Experimental Design: A panel of biochemical and release assays will be developed to assess the purity and quality of [humanized antibody] produced from an existing stable clone. A production lot of [humanized antibody] will be extensively analyzed and then designated as a reference reagent (stored at -80°C) for all future comparison purposes. This will be followed by process development and scale-up of [humanized antibody] optimizing the up-stream (cell culture) and down-stream (purification) processes in order to maximize the amount of [humanized antibody] produced for continuation of nonclinical studies, and to prepare for future technology transfer to a Contract Manufacturing Organization (CMO) for large scale clinical manufacturing.

Assumptions:

The development of biochemical, potency, and endotoxin assays that meet the criteria stated below as project milestones will facilitate future scale-up production and product characterization studies needed to complete the nonclinical development of [humanized antibody]. Completion of this aim will also position us for initiating the PK/PD and toxicology experiments planned for further nonclinical development of [humanized antibody].

Milestones:

Milestone 3a: Develop and optimize biochemical and release assays for [humanized antibody] with SOPs for each to be used in future downstream process development and manufacturing.

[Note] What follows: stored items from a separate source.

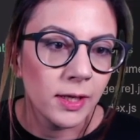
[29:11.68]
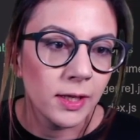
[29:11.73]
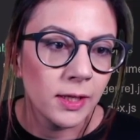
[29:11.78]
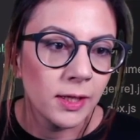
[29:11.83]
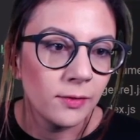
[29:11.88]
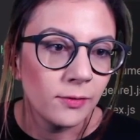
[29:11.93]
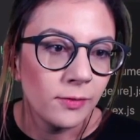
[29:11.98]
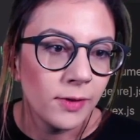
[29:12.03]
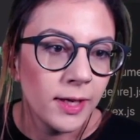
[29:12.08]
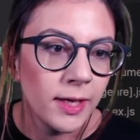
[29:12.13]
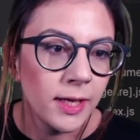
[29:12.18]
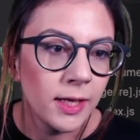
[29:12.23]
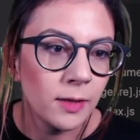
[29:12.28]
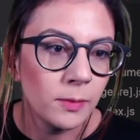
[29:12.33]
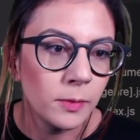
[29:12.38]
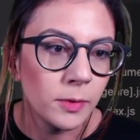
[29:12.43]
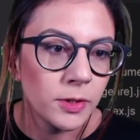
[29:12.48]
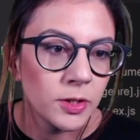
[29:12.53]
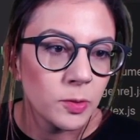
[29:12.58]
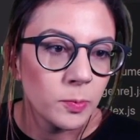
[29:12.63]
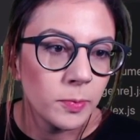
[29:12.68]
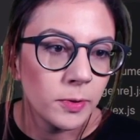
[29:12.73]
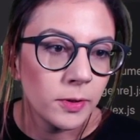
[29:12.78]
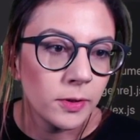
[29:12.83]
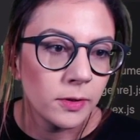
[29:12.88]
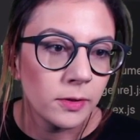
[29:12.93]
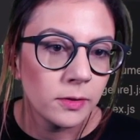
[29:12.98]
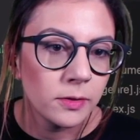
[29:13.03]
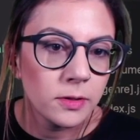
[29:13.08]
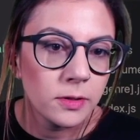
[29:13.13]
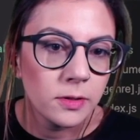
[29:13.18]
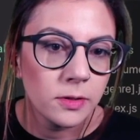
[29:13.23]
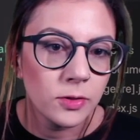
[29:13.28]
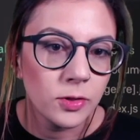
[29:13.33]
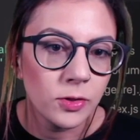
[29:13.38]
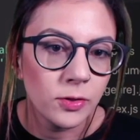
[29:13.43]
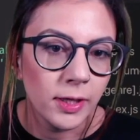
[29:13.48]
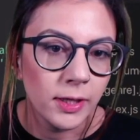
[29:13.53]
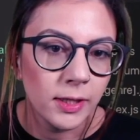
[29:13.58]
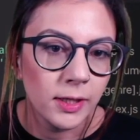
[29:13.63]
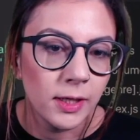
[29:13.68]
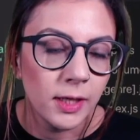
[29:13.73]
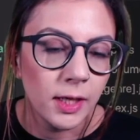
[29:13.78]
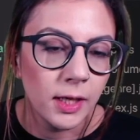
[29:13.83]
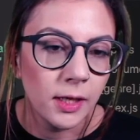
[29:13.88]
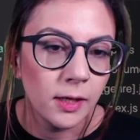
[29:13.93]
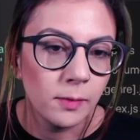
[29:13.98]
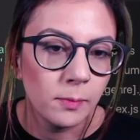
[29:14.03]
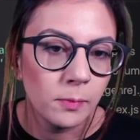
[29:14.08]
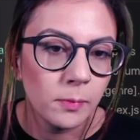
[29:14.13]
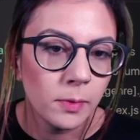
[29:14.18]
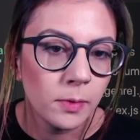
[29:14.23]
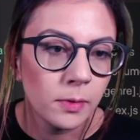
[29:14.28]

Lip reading: and then here we'll just put track name.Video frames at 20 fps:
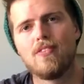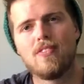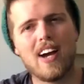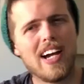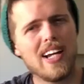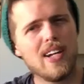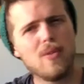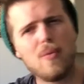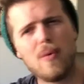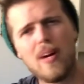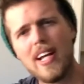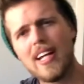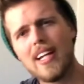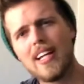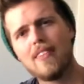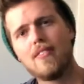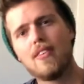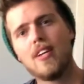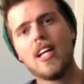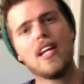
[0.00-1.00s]
Find a
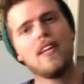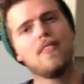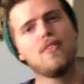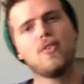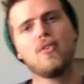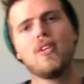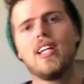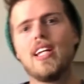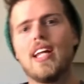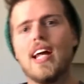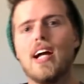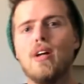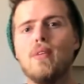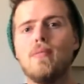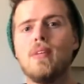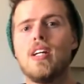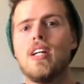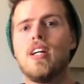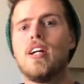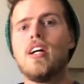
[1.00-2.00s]
way. If you need
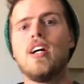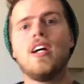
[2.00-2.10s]
help,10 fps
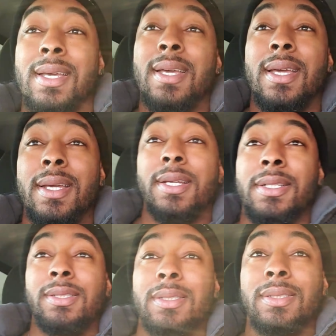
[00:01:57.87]

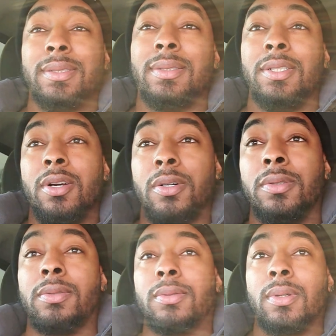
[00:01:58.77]
and, you know,
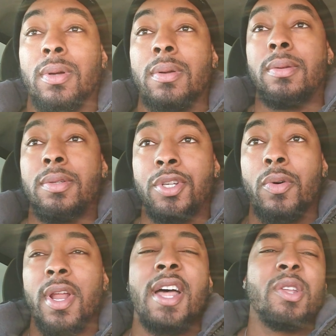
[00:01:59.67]
show that
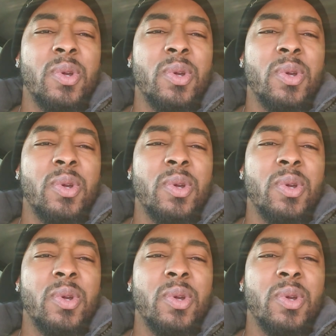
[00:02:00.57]
I do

The table below summarizes the SOPs to be developed, attribute measured, and the proposed specification for each test method. (Completed by end of year 1)

 

Test SOP

Attribute

Specification

SDS-PAGE or SEC-HPLC Identity, Mass ~150 kDa
SDS-PAGE or HPLC-SEC Identity, Purity > 90% monomer
HPLC-SEC Identity, monomer < 4% aggregate
ELISA Potency Equivalent to reference standard
A280 Concentration > 0.4 mg/ml
LAL Endotoxin Endotoxin < 0.5 EU/ml

 

a. Biochemical assays: The [humanized antibody] will be characterized by A280 nm absorbance to determine concentration, SDS-PAGE and analytical HPLC-SEC methods to assess molecular weight, structure, and purity.

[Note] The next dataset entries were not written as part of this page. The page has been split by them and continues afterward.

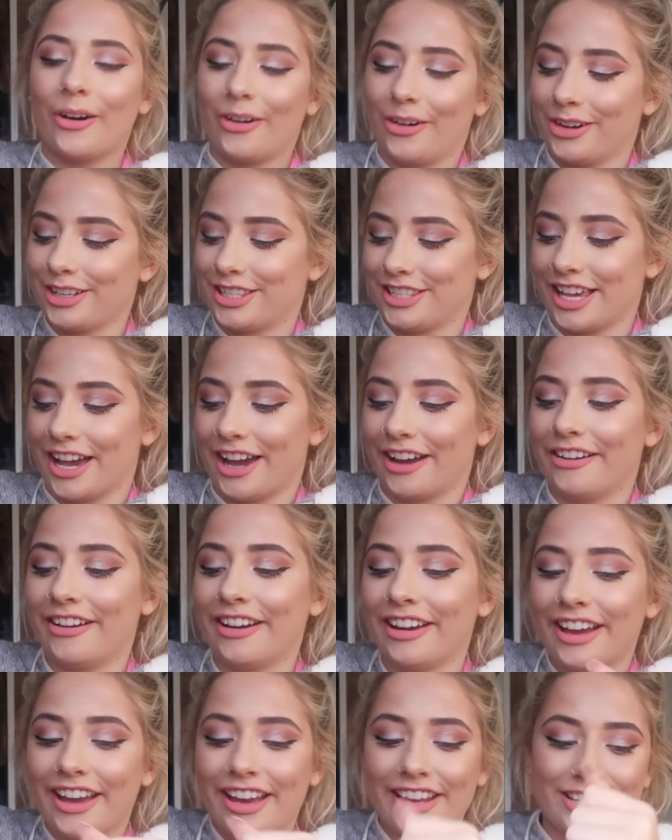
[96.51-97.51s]

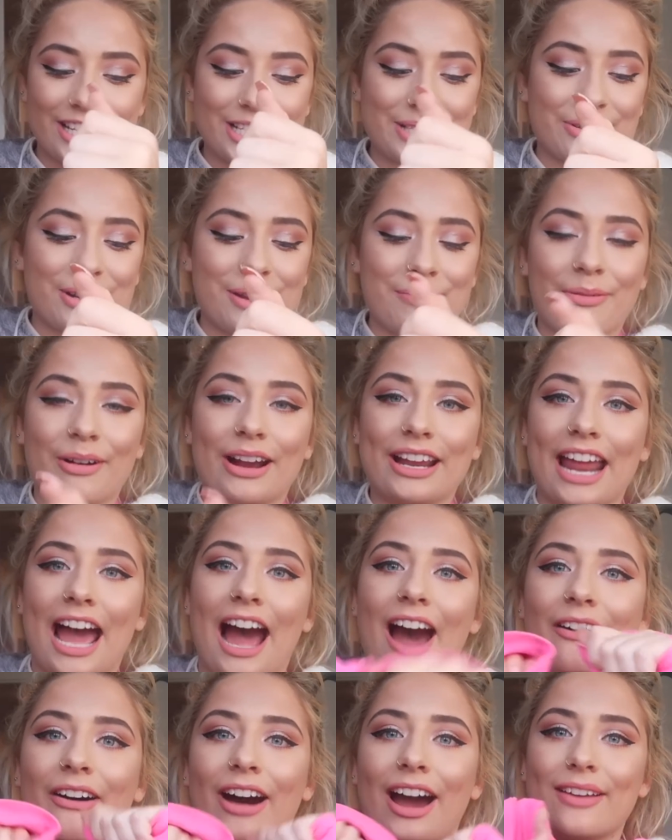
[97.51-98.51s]
Also, just want to point
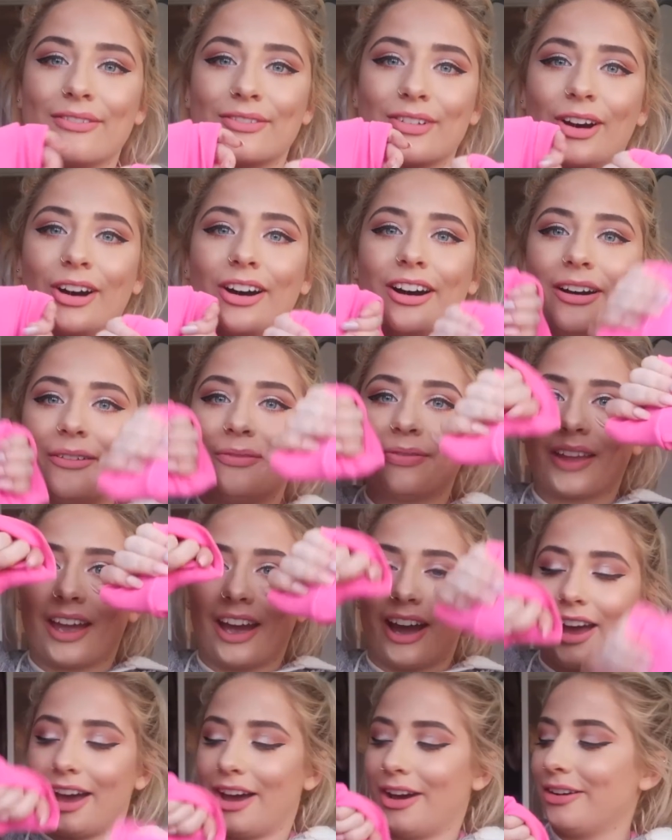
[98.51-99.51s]
out, I've got
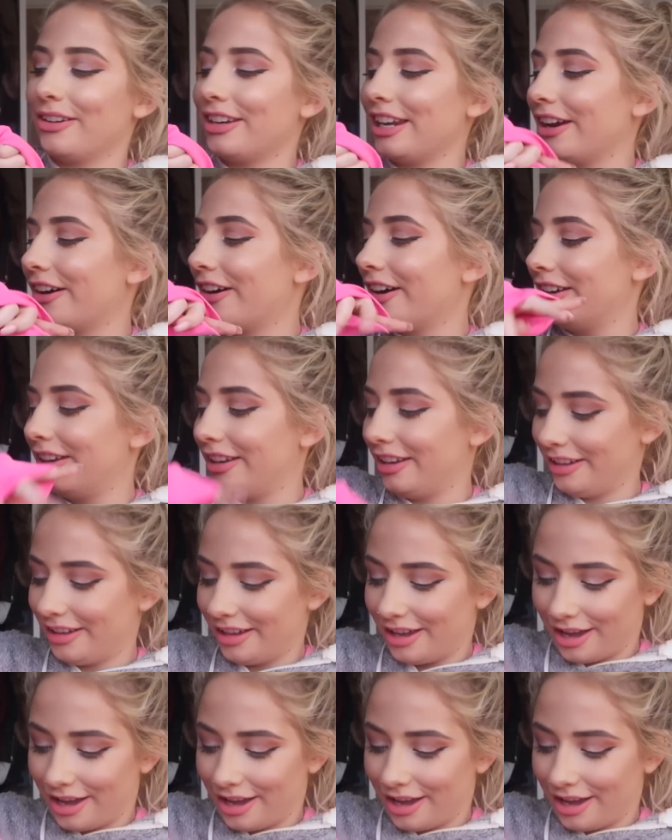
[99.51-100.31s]
a hoodie on,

b. Potency assay: Initially, a quantitative ELISA based binding assay detecting the binding of [humanized antibody] to [target] will be used to assess antibody potency. As we enter clinical development, we intend to develop a biological potency assay based on the functional activity of [humanized antibody].

c. Endotoxin assay: We will use an endotoxin detection test to determine the [humanized antibody] endotoxin level in EU/ml.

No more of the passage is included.